Skull Smith is your everyday eccentric composer, buzzing around at all hours of the night, fiddling with synthesizers and synthesizing fiddles. With music constantly playing in his head, Skull has spent this past year devoting his time to transferring this music–some of which has been circulating up there for well over a decade–into the real world as accurately and professionally as possible. He figures he can’t be the only one out there who would like it.
With a penchant for catchy melodies, electrifying synth riffs, Earth-shaking power chords, and copious amounts of reverb, it should come as no surprise that Skull grew up listening to 80s music. Though he himself was born in 1995, much of the work of his main musical influences–Phil Collins, Thomas Dolby, and Peter Gabriel, to name a few–predates him by at least a decade. Armed additionally with elements of classic rock, new age, and the soundtracks from his early 00s PC games (most of which he still plays regularly), Skull’s synthesizer-driven, organ-laden sound captures moments of every decade since the 1970s while being uniquely specific to the 2020s.

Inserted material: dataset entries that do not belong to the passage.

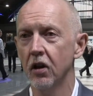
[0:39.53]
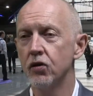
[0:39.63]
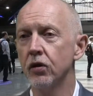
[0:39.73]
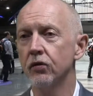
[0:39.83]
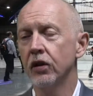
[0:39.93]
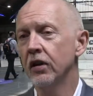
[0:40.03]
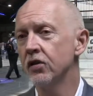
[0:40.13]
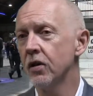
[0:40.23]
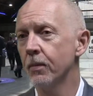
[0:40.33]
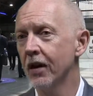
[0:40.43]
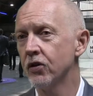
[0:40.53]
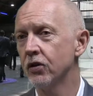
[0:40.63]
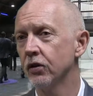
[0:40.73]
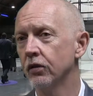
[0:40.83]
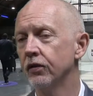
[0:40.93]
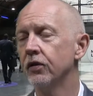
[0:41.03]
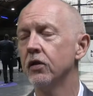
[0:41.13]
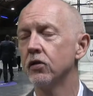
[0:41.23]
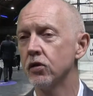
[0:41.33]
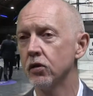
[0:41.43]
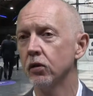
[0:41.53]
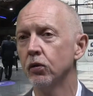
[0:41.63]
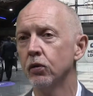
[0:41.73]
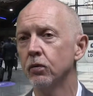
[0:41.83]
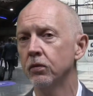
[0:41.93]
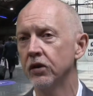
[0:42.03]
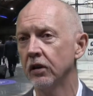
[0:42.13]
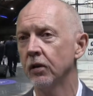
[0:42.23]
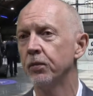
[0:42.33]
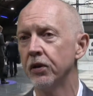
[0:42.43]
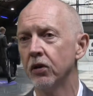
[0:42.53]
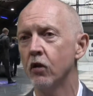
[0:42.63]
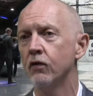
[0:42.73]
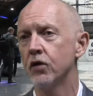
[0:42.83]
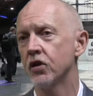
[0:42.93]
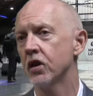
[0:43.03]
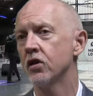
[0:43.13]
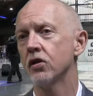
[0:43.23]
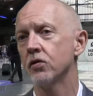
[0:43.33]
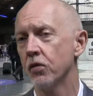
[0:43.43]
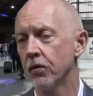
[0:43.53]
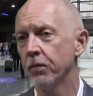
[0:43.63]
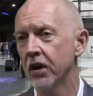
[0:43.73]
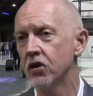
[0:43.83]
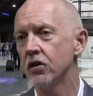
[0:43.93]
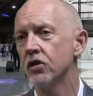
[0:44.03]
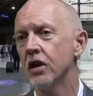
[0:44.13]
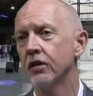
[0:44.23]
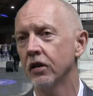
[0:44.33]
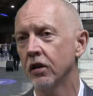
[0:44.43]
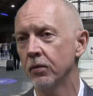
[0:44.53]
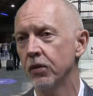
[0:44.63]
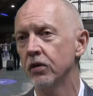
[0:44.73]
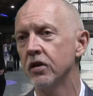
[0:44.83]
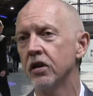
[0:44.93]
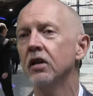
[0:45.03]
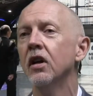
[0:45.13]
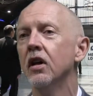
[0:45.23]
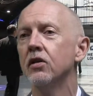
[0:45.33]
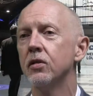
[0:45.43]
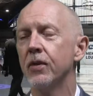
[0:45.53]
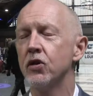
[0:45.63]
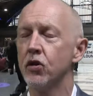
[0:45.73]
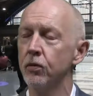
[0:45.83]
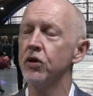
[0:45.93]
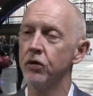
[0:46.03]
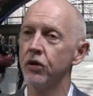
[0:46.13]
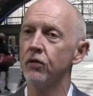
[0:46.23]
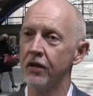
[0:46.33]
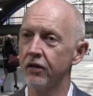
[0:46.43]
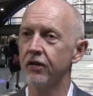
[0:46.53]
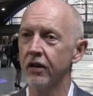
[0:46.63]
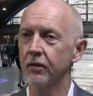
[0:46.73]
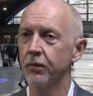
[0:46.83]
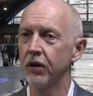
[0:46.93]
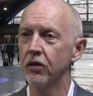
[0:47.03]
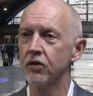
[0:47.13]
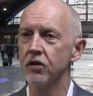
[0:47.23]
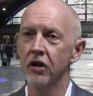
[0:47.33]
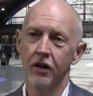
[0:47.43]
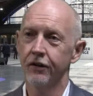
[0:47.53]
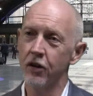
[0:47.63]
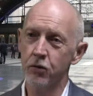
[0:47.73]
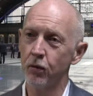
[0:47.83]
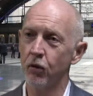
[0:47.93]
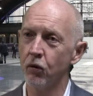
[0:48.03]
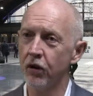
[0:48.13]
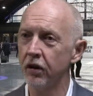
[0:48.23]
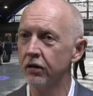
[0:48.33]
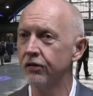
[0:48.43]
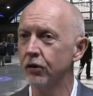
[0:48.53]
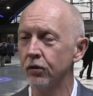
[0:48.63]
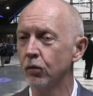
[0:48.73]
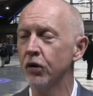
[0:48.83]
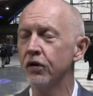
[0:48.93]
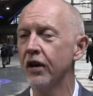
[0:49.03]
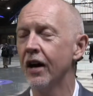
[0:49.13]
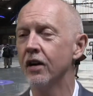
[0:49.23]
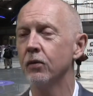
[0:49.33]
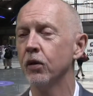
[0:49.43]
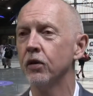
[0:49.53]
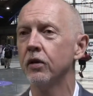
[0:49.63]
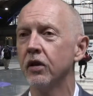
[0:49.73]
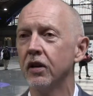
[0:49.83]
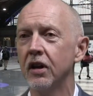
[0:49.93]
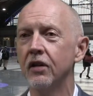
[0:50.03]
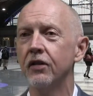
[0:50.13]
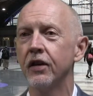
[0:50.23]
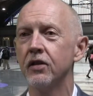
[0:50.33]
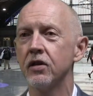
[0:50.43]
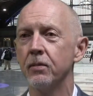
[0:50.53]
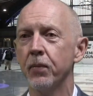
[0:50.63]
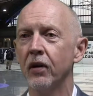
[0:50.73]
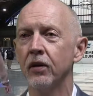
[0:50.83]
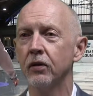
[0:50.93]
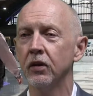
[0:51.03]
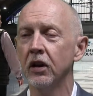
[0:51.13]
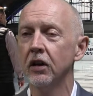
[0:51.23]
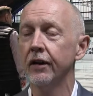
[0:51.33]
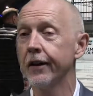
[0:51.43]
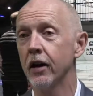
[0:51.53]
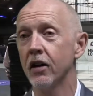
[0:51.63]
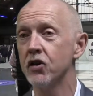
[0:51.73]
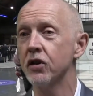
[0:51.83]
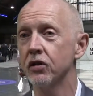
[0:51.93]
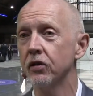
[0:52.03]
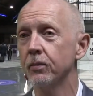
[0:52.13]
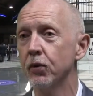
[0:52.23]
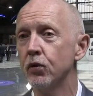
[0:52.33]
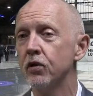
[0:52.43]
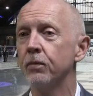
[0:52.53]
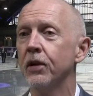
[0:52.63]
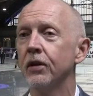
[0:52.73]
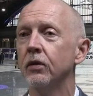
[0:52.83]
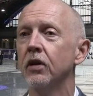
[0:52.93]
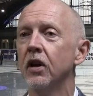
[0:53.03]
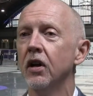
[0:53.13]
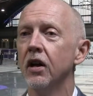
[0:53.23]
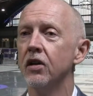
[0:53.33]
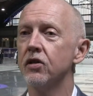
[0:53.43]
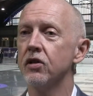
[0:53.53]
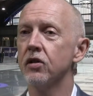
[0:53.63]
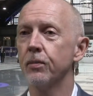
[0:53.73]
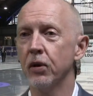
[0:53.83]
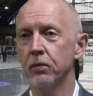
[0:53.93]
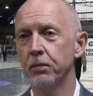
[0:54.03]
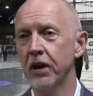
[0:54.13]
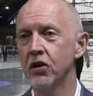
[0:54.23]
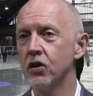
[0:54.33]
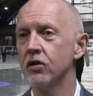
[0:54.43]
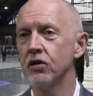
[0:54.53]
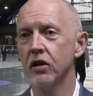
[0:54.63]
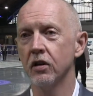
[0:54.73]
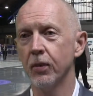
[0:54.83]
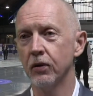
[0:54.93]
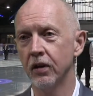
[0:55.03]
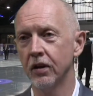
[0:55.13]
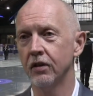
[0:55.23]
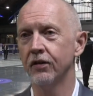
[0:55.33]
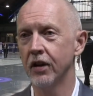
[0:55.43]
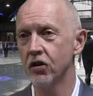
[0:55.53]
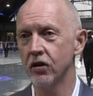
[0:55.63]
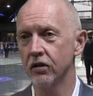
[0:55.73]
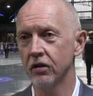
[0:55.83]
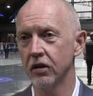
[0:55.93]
So it really is a matter of slow, deliberate conversations with the patients and the community to make sure we do the right thing, because that's what we're all here for. One of the key things at Bio, and I sit on the board of Bio, is it's about patients and about innovation.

Addressing relatable human themes with jocular allegories, Skull’s defining characteristic as a songwriter is his position as a detached narrator with no emotional investment. “No feelings, no drama, and the music should never take itself too seriously.” His compositions follow the same mantra, generally favoring Mixolydian and Dorian modes over traditional major and minor scales for a more “objective” sound (subjectively to his own ears, of course). Some of his pieces follow strict modal guidelines, while others take a more experimental approach, but one truth flows through all of them: there’s no mistaking a Skull Smith song for anything else.
He composes, records, mixes, and masters all of his tracks within Reason. As in, he uses Reason, the music software for these tasks (additionally, he doesn’t take risks that he doesn’t deem necessary).